_Exercise instructions_
Could you restate all of the records below exactly, with the pictures left out?

Collected data
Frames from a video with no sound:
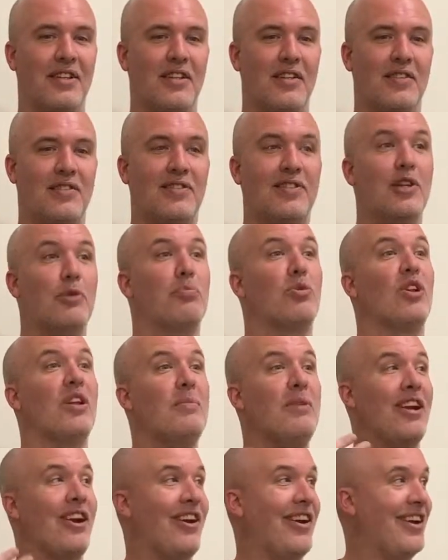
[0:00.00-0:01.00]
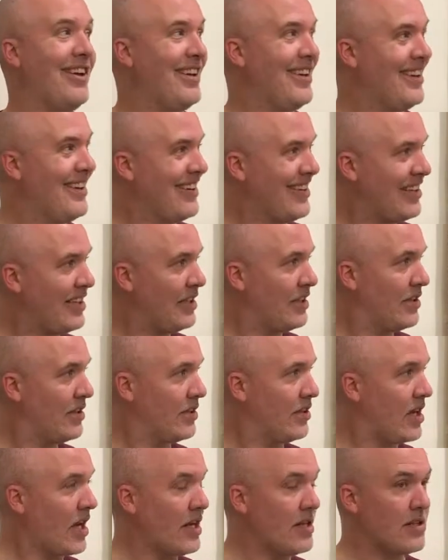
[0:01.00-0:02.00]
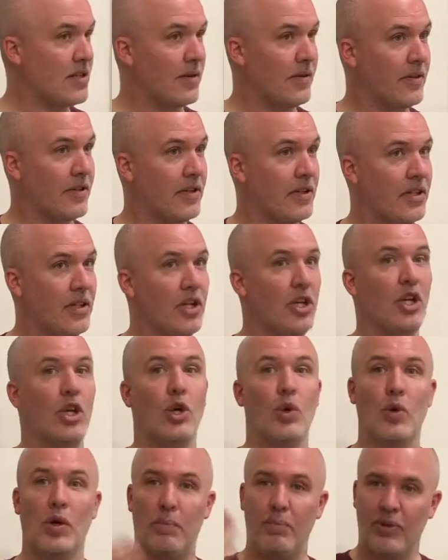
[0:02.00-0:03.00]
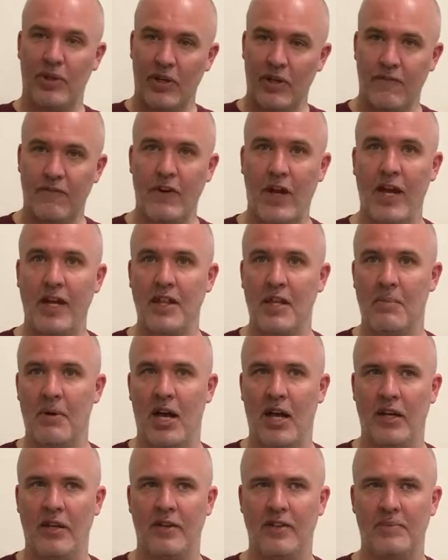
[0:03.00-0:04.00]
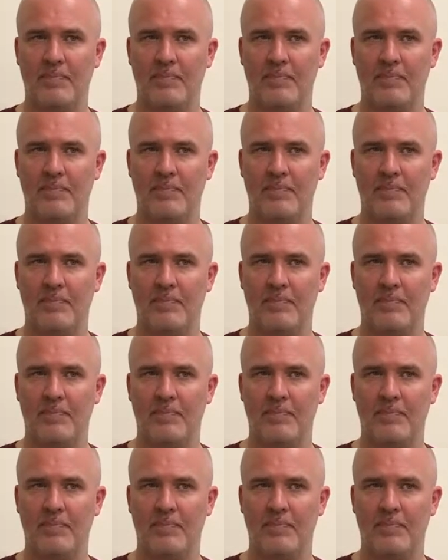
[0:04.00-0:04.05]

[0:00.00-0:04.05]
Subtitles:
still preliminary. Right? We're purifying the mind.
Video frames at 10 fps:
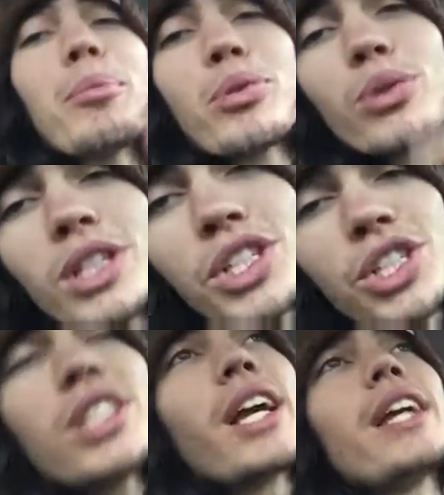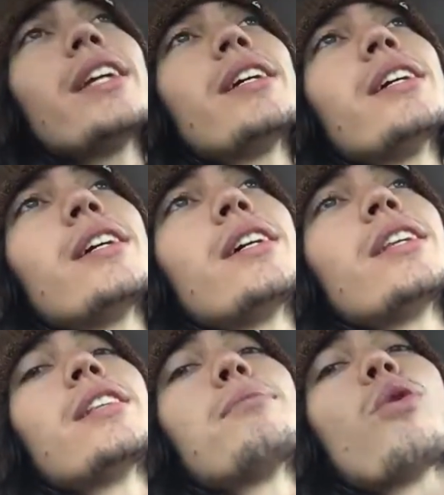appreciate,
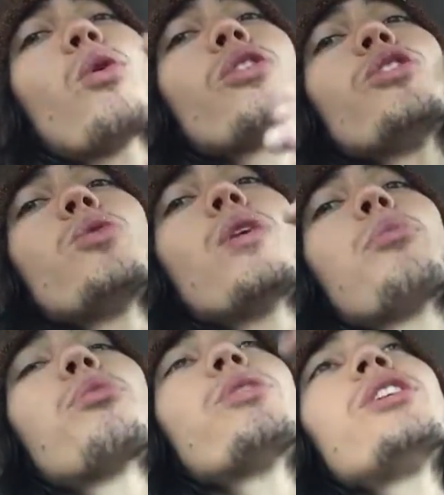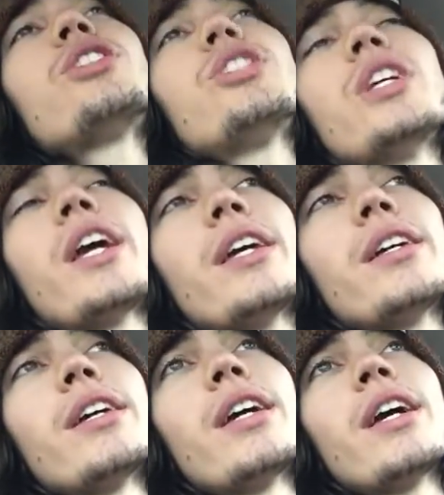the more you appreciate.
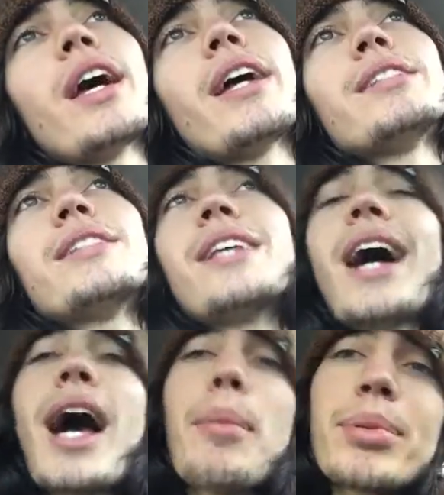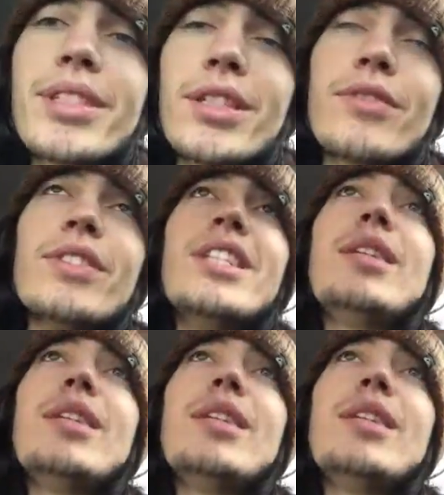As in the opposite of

_Output for this task_
Frames from a video with no sound:
[0:00.00-0:01.00]
[0:01.00-0:02.00]
[0:02.00-0:03.00]
[0:03.00-0:04.00]
[0:04.00-0:04.05]

[0:00.00-0:04.05]
Subtitles:
still preliminary. Right? We're purifying the mind.
Video frames at 10 fps:
appreciate,
the more you appreciate.
As in the opposite of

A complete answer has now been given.